Senior Research Engineer / Scientist - Storage for LLM

About the job

We are seeking a systems researcher or engineer with deep expertise in large-scale distributed storage and caching infrastructure to design and maintain a high-performance KV cache layer for large language model (LLM) inference. This role focuses on improving latency, throughput, and cost-efficiency in transformer-based model serving by optimizing the reuse of attention key-value states and prompt embeddings. You’ll work on cutting-edge AI systems problems with real-world impact, alongside a world-class team.

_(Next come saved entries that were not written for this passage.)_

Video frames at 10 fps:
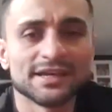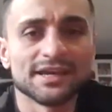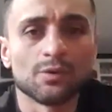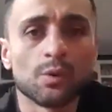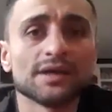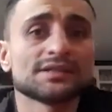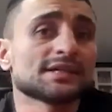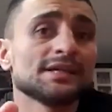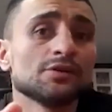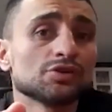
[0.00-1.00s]
Yeah, why did
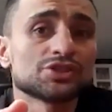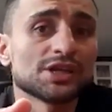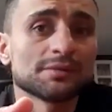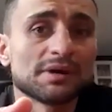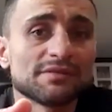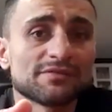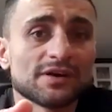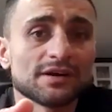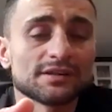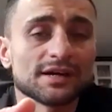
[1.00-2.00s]
he not take my
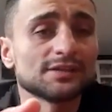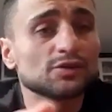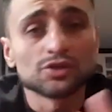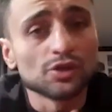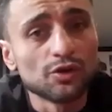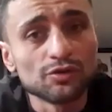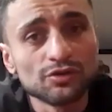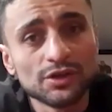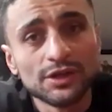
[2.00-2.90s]
fight? I don't know.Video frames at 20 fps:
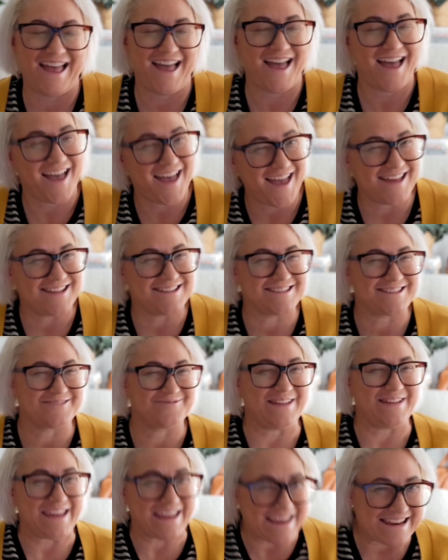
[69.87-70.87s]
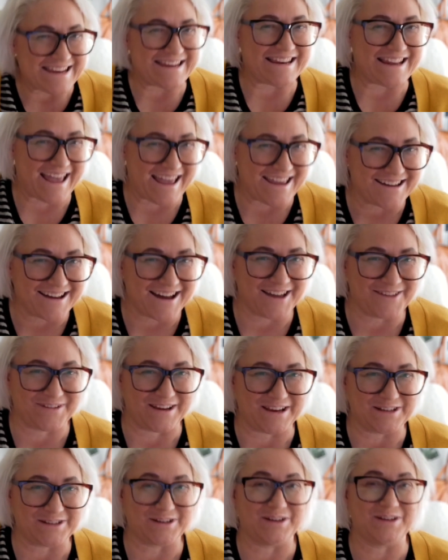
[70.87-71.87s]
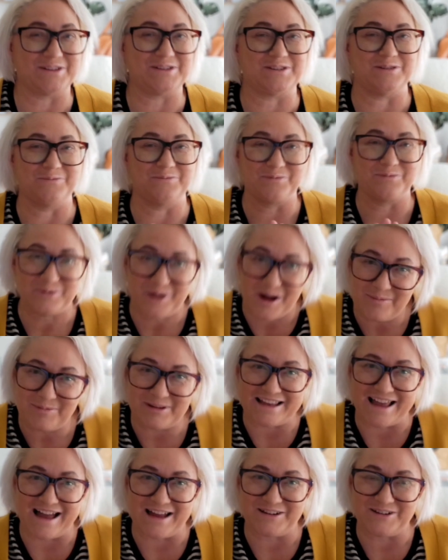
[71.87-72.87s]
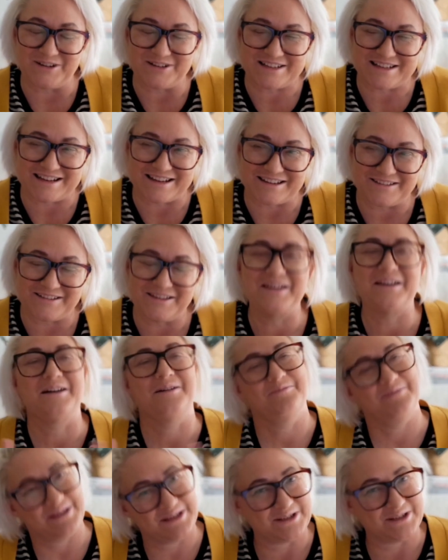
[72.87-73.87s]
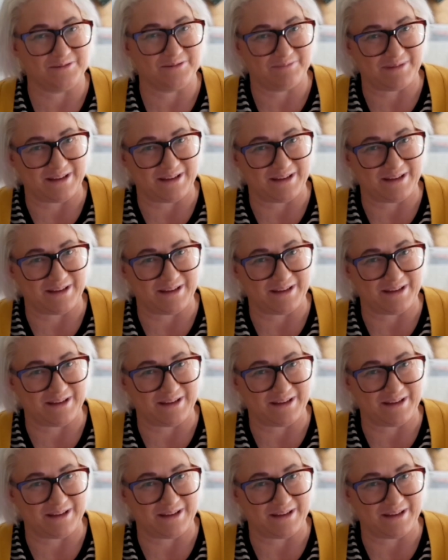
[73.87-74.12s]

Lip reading: and some hidden AI features you probably aren't using but should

The role offers opportunities to publish, contribute to open-source, attend top conferences, and enjoy competitive compensation, generous research resources, and an innovation-driven culture.

Responsibilities

- Design and implement a distributed KV cache system to store and retrieve intermediate states (e.g., attention keys/values) for transformer-based LLMs across GPUs or nodes.

- Optimize low-latency access and eviction policies for caching long-context LLM inputs, token streams, and reused embeddings.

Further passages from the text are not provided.